TF1 et M6 doivent s’entendre d’urgence avec Orange, Canal et Free…

Comme TF1, M6 a trouvé un accord avec SFR et un terrain d’entente est proche avec Bouygues Télécom. Reste cependant à régler le bras de fer avec Orange, Free et Canal+.

Deux mois après un accord avec le groupe TF1, Altice-SFR a annoncé mercredi s’être entendu avec M6 pour rémunérer davantage la reprise du signal de ses chaînes et, en contrepartie, bénéficier de nouveaux services de télévision délinéarisée (télé de rattrapage, etc.). Selon nos informations, un accord avec Bouygues Télécom, maison-mère de TF1, serait également en cours de finalisation pour la filiale télé française de Bertelsmann. «Ils ont réglé le problème avec les petits mais pas avec les gros» remarque cependant un acteur du secteur. Car si TF1 et M6 ont enterré la hache de guerre avec SFR et Bouygues Télécom, ils semblent encore loin d’un accord avec Orange, Free et Canal+ qui pèsent bien plus lourd sur le marché de la diffusion télé. Orange et Free comptent chacun des millions d’abonnés et Canal+ via son activité satellite diffuse la télévision dans plus de 5 millions de foyers français. Or, si aucun accord n’est très rapidement trouvé, un des diffuseurs pourrait potentiellement couper à très brève échéance le signal des chaînes gratuites du groupe M6, privant des millions de téléspectateurs de l’accès à M6, W9 et 6ter. Car quelles seraient les conséquences juridiques si un diffuseur continuait de diffuser une chaîne sans contrat ?

Télévision «délinéarisée»
TF1 et Orange auraient jusqu’au 31 janvier pour s’entendre. Pour M6, le contrat actuel avec Orange serait déjà arrivé à échéance le 31 décembre dernier. Le contrat M6-Canal+ serait lui très proche de son terme. «Les négociations doivent aboutir vite, sinon, ce sera un conflit dur», dit un proche des discussions, qui sont décrites comme «difficiles». Free semble le plus fermé à un surcroît de rémunération de ces chaînes dont la reprise du signal n’était jusque-là pas rémunérée.
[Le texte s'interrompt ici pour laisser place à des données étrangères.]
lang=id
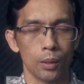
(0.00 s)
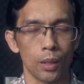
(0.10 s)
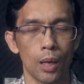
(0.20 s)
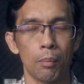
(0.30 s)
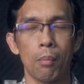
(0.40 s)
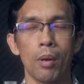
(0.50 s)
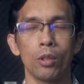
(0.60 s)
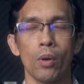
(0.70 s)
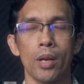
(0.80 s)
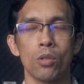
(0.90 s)
Dalam nama
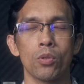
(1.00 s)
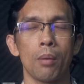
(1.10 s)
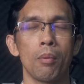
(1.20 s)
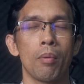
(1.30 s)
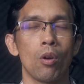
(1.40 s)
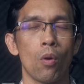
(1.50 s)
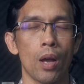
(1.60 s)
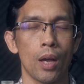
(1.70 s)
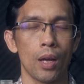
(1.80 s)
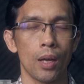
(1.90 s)
Tuhan Yesus kami
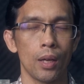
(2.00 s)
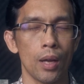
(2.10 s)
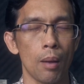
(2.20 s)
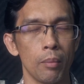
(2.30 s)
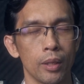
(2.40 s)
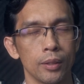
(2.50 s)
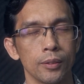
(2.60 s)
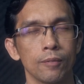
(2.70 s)
berdoa. Amin.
A ce stade, aucun élément chiffré concernant ces accords n’a filtré. Il faut dire que ces négociations sont complexes car les bases des premiers accords qui pourraient être conclus risquent de faire jurisprudence vis-à-vis de l’ensemble du marché. Le risque est aussi que des contrats même limités aujourd’hui augmentent demain. «On ne veut pas mettre le doigt dans un engrenage» dit un opérateur. Ce qui est certain est que les chaînes gratuites ont cependant intérêt à offrir des options de télé délinéarisée (à la demande) pour mieux contrer Netflix. Face à la domination de Facebook et Google dans la pub en ligne, télécos et télés ont aussi intérêt à mettre en commun leurs forces dans la collecte de données servant à cibler les consommateurs.

Le nouveau partenariat entre M6 et Altice comprend ainsi « la reprise des signaux ‘live’ de l’ensemble des chaînes du Groupe M6, en clair (M6, W9, 6ter) et thématiques (Paris Première, Téva, M6 Music, M6 Boutique, Best of Shopping et Girondins TV), ainsi que du service 6play ».

Partage de données de ciblage
Les abonnés SFR pourront aussi bénéficier, en plus des fonctions de rattrapage existantes, de nouvelles fenêtres de contenus avec de la TV de rattrapage au-delà de 7 jours, voire de 30 jours pour certains programmes, du «season stacking», soit l’accès à tous les épisodes d’une même saison en cours de diffusion, et à des avant-premières comme le premier épisode dur reboot de la série MacGyver.

Plus de 1000 heures de nouveaux programmes inédits de fiction, de cuisine ou d’aventure, seront aussi à terme accessibles en permanence en délinéarisé et sur tous les terminaux, qui seront réservés exclusivement pour les abonnés des opérateurs. Des fonctionnalités et technologies innovantes comme le start over, etc. sont prévues, explique le communiqué.